Another thing I'm uber grateful for is Penelope, my Grand Dame 201, who did all of the work on this jacket, including sailing smoothly over the valleys and hills created by a thick and juicy fabric, beautiful top stitching (as always), and a stellar job of getting right up next to the hooks and eyes on the tape I used for the closure, using her super-skinny zip foot:
|I just loves me a good old |
straight stitch vintage Singer :)
As crazy as it may have been to muslin a knit garment with with a woven muslin, it paid off - both in what I learned during the process, and in the finished results :)
I visited Steph while she was house-sitting near me today - perfect timing, since she's also working on her (awesome!) version of this jacket - I hope she has it finished and blogs about it soon - she's doing some piecework on hers, and lining it - it's going to be beautiful!
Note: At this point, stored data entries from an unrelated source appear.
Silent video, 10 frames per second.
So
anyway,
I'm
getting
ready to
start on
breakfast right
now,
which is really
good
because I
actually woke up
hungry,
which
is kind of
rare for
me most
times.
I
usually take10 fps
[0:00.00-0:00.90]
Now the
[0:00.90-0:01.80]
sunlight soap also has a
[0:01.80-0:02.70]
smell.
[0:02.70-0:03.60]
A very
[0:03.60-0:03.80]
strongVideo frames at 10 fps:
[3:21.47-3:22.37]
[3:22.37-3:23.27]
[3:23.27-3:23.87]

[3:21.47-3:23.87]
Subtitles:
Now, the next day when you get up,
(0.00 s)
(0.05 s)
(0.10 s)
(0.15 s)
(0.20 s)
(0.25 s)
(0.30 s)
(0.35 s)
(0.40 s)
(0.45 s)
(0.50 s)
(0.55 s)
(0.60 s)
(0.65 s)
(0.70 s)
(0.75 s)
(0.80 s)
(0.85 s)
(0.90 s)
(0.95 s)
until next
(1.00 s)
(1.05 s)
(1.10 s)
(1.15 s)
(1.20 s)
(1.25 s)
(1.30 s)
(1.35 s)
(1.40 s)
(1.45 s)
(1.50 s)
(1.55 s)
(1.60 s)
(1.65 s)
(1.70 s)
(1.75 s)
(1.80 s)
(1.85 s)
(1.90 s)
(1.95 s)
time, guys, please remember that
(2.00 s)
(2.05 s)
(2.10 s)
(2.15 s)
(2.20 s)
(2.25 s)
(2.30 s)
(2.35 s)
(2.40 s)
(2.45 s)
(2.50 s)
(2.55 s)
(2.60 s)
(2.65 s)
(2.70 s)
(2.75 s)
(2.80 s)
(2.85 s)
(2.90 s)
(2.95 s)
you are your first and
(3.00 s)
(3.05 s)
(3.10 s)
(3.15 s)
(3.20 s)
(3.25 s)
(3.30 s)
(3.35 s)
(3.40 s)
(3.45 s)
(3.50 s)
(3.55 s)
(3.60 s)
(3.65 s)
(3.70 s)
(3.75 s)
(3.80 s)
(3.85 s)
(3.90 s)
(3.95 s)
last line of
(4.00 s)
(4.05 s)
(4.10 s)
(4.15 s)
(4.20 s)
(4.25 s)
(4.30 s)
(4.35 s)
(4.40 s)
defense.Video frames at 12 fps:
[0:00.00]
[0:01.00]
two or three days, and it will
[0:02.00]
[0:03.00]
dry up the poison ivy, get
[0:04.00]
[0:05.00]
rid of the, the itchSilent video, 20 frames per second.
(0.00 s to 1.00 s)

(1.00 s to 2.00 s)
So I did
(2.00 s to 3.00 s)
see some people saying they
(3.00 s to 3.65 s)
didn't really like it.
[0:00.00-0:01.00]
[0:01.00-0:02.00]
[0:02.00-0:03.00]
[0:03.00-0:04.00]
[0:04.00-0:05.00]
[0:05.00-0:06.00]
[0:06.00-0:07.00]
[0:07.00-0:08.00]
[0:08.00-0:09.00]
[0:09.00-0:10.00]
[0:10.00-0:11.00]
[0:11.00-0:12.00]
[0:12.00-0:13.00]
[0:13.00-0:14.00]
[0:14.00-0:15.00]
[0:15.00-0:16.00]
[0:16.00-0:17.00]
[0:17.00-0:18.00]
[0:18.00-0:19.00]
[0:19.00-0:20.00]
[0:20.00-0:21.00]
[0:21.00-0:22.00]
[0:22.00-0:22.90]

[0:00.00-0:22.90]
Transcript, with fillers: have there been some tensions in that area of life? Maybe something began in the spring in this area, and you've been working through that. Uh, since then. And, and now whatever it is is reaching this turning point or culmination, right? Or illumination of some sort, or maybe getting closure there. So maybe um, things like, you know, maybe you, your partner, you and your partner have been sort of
Here are some shots she took, in my "tough girl" (hah!) outfit:
The bundled funky look, wearing Marcy T pants V8712,
my fabulous Harlequin Feltworks scarf, and of course,
my to-die-for Trippens:
And the not-so-bundled funky look:
I almost forgot to take a shot showing the side and back fit, showing the results of all those muslins:
Heres a close-up of the CB seam, which is topstitched on each side of the seam. The stitches really sink into this fabric though! I also topstitched on all of the collar edges, and did 2 lines of stitching on all of the hems.
Some miscellaneous notes about the pattern:
- The last step on views A and C is to place "one long edge [of the hook and eye tape] along the placement line"....which edge, I wondered.... and then, after just picking one edge & trying it, I realized that it doesn't matter where you place your tape...the placement line is basically just a suggestion, and you can move your tape wherever you want it, thus snugging the jacket up when it's hooked, or loosening the fit. No need to be anal about this step.
- Once you know your size, or have any fitting issues worked out, this really is a super quick and easy pattern to make up. Very little work for such a great result! And even though it's a bit edgy, your fabric and closure choices can make it into something rather sedate, or something wild and fun :)
- The collar ROCKS. Someone asked if I thought the collar pattern could work if fitted onto a different TNT jacket pattern, and I think it would be very easy to do, simply by extending one of the front pieces to accommodate the extra collar length.
If you've already suffered through all of my muslin-making and notes on this, you can skip the rest of this post; if you're interested in making this pattern up (and I do recommend it!), you may (or may not) find the following details helpful. :)
Changes I made to the pattern:
Narrowed the shoulders (I usually need to do this, but the shoulders on this pattern are VERY wide)
- Folded the collar so that the "other" side shows - I like the contrast of the front flap, so extending it to the collar seemed logical to me.
In conclusion, I not only love my jacket, but I am incredibly grateful for the fitting lessons learned! I seem to be ready to soak up more pattern adjustment and fit tips; when I met with Steph this morning, she gave me another bit of golden fitting info that I can't wait to put into use!
I think that it's like many explorations into new territory - everything can seem so overwhelming at first, because there's so much to learn, and then, as you begin to understand things, the next steps get easier and easier, and the "Aha!" moments show up more frequently. Have you had those turning points in your sewing when everything started to fall into place with more clarity?